=== AVAILABLE DATA ===
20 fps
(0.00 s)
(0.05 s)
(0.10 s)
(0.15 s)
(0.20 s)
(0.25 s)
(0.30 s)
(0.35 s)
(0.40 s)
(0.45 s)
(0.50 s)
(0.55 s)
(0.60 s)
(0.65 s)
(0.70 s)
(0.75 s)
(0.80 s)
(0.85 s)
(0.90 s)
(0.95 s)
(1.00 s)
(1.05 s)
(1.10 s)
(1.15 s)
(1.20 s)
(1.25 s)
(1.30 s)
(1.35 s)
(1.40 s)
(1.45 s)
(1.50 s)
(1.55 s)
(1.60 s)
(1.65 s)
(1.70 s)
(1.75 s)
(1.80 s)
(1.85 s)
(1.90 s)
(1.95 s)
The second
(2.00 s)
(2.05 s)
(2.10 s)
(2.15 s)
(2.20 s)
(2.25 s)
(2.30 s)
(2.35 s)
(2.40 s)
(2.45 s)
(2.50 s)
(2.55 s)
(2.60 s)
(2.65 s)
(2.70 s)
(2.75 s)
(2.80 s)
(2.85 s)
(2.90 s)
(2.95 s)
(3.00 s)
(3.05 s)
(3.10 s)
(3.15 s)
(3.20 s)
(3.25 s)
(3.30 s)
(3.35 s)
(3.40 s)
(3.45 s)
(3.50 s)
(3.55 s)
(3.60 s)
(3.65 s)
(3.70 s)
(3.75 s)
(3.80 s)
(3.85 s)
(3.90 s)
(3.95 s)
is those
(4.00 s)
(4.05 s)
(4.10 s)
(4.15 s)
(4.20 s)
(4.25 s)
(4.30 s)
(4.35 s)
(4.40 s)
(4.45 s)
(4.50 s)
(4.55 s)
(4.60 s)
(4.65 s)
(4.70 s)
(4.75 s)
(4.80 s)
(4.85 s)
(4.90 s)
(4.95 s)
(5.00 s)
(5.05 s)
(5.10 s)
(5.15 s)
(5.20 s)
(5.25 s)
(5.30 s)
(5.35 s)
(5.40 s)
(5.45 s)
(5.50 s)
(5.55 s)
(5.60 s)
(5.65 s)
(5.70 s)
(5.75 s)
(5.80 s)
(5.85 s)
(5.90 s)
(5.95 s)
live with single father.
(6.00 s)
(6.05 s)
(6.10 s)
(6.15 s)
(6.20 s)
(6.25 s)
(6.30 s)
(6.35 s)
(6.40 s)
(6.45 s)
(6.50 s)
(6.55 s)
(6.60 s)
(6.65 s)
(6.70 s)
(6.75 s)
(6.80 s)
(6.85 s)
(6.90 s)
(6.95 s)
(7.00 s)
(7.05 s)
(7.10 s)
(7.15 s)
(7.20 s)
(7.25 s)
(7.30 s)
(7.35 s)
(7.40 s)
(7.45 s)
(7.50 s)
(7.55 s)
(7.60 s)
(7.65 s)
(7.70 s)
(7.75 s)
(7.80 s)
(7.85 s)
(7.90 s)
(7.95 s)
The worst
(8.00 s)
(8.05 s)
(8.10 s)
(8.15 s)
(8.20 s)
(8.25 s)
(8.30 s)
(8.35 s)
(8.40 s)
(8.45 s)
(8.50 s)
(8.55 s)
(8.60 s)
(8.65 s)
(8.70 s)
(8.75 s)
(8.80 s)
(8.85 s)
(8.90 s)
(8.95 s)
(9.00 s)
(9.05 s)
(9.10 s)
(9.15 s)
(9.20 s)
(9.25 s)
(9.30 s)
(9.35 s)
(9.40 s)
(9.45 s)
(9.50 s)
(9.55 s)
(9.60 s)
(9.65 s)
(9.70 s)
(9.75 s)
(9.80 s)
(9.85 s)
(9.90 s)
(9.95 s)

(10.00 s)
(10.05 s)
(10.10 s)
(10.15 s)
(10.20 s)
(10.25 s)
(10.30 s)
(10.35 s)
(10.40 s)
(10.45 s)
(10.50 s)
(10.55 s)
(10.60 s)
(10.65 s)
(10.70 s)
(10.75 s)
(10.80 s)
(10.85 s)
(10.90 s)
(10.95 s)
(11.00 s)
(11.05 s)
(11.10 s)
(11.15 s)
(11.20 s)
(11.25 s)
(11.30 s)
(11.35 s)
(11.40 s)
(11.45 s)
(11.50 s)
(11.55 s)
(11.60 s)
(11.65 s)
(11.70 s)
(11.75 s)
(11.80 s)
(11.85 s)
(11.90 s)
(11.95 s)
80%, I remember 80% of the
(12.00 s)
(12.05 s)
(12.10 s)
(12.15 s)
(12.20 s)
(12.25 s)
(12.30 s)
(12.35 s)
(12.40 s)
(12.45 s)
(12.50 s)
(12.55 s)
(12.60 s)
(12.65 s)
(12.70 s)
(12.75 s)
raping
===
▶ _YOUR GOAL_
Please reproduce each entry above exactly as it reads.

▶ _EXPECTED OUTPUT_
20 fps
(0.00 s)
(0.05 s)
(0.10 s)
(0.15 s)
(0.20 s)
(0.25 s)
(0.30 s)
(0.35 s)
(0.40 s)
(0.45 s)
(0.50 s)
(0.55 s)
(0.60 s)
(0.65 s)
(0.70 s)
(0.75 s)
(0.80 s)
(0.85 s)
(0.90 s)
(0.95 s)
(1.00 s)
(1.05 s)
(1.10 s)
(1.15 s)
(1.20 s)
(1.25 s)
(1.30 s)
(1.35 s)
(1.40 s)
(1.45 s)
(1.50 s)
(1.55 s)
(1.60 s)
(1.65 s)
(1.70 s)
(1.75 s)
(1.80 s)
(1.85 s)
(1.90 s)
(1.95 s)
The second
(2.00 s)
(2.05 s)
(2.10 s)
(2.15 s)
(2.20 s)
(2.25 s)
(2.30 s)
(2.35 s)
(2.40 s)
(2.45 s)
(2.50 s)
(2.55 s)
(2.60 s)
(2.65 s)
(2.70 s)
(2.75 s)
(2.80 s)
(2.85 s)
(2.90 s)
(2.95 s)
(3.00 s)
(3.05 s)
(3.10 s)
(3.15 s)
(3.20 s)
(3.25 s)
(3.30 s)
(3.35 s)
(3.40 s)
(3.45 s)
(3.50 s)
(3.55 s)
(3.60 s)
(3.65 s)
(3.70 s)
(3.75 s)
(3.80 s)
(3.85 s)
(3.90 s)
(3.95 s)
is those
(4.00 s)
(4.05 s)
(4.10 s)
(4.15 s)
(4.20 s)
(4.25 s)
(4.30 s)
(4.35 s)
(4.40 s)
(4.45 s)
(4.50 s)
(4.55 s)
(4.60 s)
(4.65 s)
(4.70 s)
(4.75 s)
(4.80 s)
(4.85 s)
(4.90 s)
(4.95 s)
(5.00 s)
(5.05 s)
(5.10 s)
(5.15 s)
(5.20 s)
(5.25 s)
(5.30 s)
(5.35 s)
(5.40 s)
(5.45 s)
(5.50 s)
(5.55 s)
(5.60 s)
(5.65 s)
(5.70 s)
(5.75 s)
(5.80 s)
(5.85 s)
(5.90 s)
(5.95 s)
live with single father.
(6.00 s)
(6.05 s)
(6.10 s)
(6.15 s)
(6.20 s)
(6.25 s)
(6.30 s)
(6.35 s)
(6.40 s)
(6.45 s)
(6.50 s)
(6.55 s)
(6.60 s)
(6.65 s)
(6.70 s)
(6.75 s)
(6.80 s)
(6.85 s)
(6.90 s)
(6.95 s)
(7.00 s)
(7.05 s)
(7.10 s)
(7.15 s)
(7.20 s)
(7.25 s)
(7.30 s)
(7.35 s)
(7.40 s)
(7.45 s)
(7.50 s)
(7.55 s)
(7.60 s)
(7.65 s)
(7.70 s)
(7.75 s)
(7.80 s)
(7.85 s)
(7.90 s)
(7.95 s)
The worst
(8.00 s)
(8.05 s)
(8.10 s)
(8.15 s)
(8.20 s)
(8.25 s)
(8.30 s)
(8.35 s)
(8.40 s)
(8.45 s)
(8.50 s)
(8.55 s)
(8.60 s)
(8.65 s)
(8.70 s)
(8.75 s)
(8.80 s)
(8.85 s)
(8.90 s)
(8.95 s)
(9.00 s)
(9.05 s)
(9.10 s)
(9.15 s)
(9.20 s)
(9.25 s)
(9.30 s)
(9.35 s)
(9.40 s)
(9.45 s)
(9.50 s)
(9.55 s)
(9.60 s)
(9.65 s)
(9.70 s)
(9.75 s)
(9.80 s)
(9.85 s)
(9.90 s)
(9.95 s)

(10.00 s)
(10.05 s)
(10.10 s)
(10.15 s)
(10.20 s)
(10.25 s)
(10.30 s)
(10.35 s)
(10.40 s)
(10.45 s)
(10.50 s)
(10.55 s)
(10.60 s)
(10.65 s)
(10.70 s)
(10.75 s)
(10.80 s)
(10.85 s)
(10.90 s)
(10.95 s)
(11.00 s)
(11.05 s)
(11.10 s)
(11.15 s)
(11.20 s)
(11.25 s)
(11.30 s)
(11.35 s)
(11.40 s)
(11.45 s)
(11.50 s)
(11.55 s)
(11.60 s)
(11.65 s)
(11.70 s)
(11.75 s)
(11.80 s)
(11.85 s)
(11.90 s)
(11.95 s)
80%, I remember 80% of the
(12.00 s)
(12.05 s)
(12.10 s)
(12.15 s)
(12.20 s)
(12.25 s)
(12.30 s)
(12.35 s)
(12.40 s)
(12.45 s)
(12.50 s)
(12.55 s)
(12.60 s)
(12.65 s)
(12.70 s)
(12.75 s)
raping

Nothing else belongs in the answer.